Nè può inficiare tale sicuro elemento di prova favorevole alla imputata la
circostanza - pur affiorata nel processo
- di rapporti tra il padre della
Chianese con la figliastra Maria
Concetta poiché l’abuso del patrigno nei riguardi della figliastra - che fisiologicamente è in una posizione
diversa dalla propria figliola - non
permette di ritenere che il padre abbia abusato anche della propria figlia, specie quando nulla si è potuto dire dai testi
nemmeno da quelli di carico contro la unanime dichiarazione di aver sempre la Ermelinda Chianese ha avuto un
comportamento di ragazza seria e da bene.

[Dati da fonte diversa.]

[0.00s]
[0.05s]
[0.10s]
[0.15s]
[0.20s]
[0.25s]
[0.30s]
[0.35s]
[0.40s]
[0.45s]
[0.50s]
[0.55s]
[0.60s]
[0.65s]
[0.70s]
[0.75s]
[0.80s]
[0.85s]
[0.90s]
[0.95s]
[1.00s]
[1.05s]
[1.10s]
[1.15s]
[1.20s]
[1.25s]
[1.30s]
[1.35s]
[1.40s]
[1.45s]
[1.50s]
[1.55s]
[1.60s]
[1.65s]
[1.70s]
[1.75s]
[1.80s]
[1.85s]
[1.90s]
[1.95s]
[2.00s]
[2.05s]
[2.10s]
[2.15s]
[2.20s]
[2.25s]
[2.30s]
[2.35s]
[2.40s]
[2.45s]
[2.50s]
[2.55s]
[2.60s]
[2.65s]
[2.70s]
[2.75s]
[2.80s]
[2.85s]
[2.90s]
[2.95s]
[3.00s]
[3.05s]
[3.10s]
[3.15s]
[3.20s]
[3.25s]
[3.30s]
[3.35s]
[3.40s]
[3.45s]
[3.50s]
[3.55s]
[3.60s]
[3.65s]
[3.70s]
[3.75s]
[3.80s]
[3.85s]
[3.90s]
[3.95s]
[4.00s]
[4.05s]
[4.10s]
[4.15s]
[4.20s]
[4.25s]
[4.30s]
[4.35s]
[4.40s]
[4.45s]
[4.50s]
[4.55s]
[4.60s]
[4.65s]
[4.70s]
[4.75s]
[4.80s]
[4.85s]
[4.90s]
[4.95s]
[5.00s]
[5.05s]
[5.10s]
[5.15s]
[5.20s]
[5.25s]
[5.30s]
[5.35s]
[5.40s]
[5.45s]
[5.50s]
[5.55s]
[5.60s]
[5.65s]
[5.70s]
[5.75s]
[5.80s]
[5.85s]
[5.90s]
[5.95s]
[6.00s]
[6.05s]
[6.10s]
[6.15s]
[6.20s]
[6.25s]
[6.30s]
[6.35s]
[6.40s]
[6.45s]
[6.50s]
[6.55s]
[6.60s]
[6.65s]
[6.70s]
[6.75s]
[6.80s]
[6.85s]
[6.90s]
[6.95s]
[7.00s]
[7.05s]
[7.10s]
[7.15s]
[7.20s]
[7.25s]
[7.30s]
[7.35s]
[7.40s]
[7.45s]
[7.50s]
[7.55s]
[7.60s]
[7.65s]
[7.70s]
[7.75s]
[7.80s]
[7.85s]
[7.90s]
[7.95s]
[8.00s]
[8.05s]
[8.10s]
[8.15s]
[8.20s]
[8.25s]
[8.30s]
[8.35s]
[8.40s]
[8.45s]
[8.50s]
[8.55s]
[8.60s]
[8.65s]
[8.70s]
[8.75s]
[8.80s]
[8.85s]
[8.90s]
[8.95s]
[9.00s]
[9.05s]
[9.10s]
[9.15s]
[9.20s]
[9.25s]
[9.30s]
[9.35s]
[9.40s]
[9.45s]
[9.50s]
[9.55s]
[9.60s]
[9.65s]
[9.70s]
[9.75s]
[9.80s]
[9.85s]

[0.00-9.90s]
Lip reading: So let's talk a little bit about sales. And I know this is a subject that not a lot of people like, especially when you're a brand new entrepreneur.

“Ed allora in siffatta situazione –
scrissero i giudici nelle loro motivazioni - non può revocarsi in dubbio che l’autore della
deflorazione, seguita come verosimile ritenere da altri congressi carnali, fu
il Vitale, il cui comportamento successivo ai rapporti intimi con la Chianese,
concretatasi con l’abbandono definitivo della stessa, deve perciò essere
considerato ingiusto ed idoneo ad
integrare l’attenuante della provocazione in favore della imputata che ebbe ad
agire nello stato d’ira e di risentimento determinato dal fatto ingiusto del
fidanzato. Né vale ad escludere tale attenuante la circostanza, di aver potuto,
in perfetta buona fede, il Vitale pensare che altra persona avesse compiuto in
danno della Chianese quanto a lui attribuito, poiché tale erroneo convincimento
del Vitale non sarebbe sufficiente a giustificare obiettivamente la condotta da
lui tenuta nei confronti della Chianese una volta accertato che tale condotta, a
sé stante, costituiva il fatto ingiusto che provocò la reazione dell’imputata.

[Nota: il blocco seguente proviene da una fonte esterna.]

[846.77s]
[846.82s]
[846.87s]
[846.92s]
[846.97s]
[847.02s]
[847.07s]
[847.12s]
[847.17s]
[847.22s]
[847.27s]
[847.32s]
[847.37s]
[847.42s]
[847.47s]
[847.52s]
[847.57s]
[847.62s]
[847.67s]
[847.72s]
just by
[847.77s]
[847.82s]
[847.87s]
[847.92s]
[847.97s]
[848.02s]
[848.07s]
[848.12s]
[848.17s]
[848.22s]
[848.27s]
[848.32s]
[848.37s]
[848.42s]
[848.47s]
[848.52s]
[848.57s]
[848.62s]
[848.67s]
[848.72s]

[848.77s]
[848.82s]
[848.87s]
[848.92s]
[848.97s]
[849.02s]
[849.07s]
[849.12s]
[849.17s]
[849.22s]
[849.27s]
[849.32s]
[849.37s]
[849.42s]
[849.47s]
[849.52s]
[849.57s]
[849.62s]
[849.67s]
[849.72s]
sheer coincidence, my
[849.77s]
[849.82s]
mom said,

Ed alla stessa ravvisa equa la Corte concedere anche il beneficio della
conclamata buona moralità della Chianese che conferisce - alla sua azione
delittuosa - quel particolare significato di difesa del proprio onore e della
propria reputazione, quale motivo di rilevante valore morale secondo la ormai costante
giurisprudenza relativa al delitto di omicidio consumato - come nella specie - da donne di buona moralità
sedotte ed abbandonate poi dall’autore della seduzione. Alla Chianese – concluse la Corte - infine si
stima opportuno concedere anche il beneficio delle attenuanti generiche perché
incensurata. La condanna definitiva per
il reato di omicidio volontario nei confronti del fidanzato, con le attenuanti
di cui sopra, è stimata in otto anni di reclusione.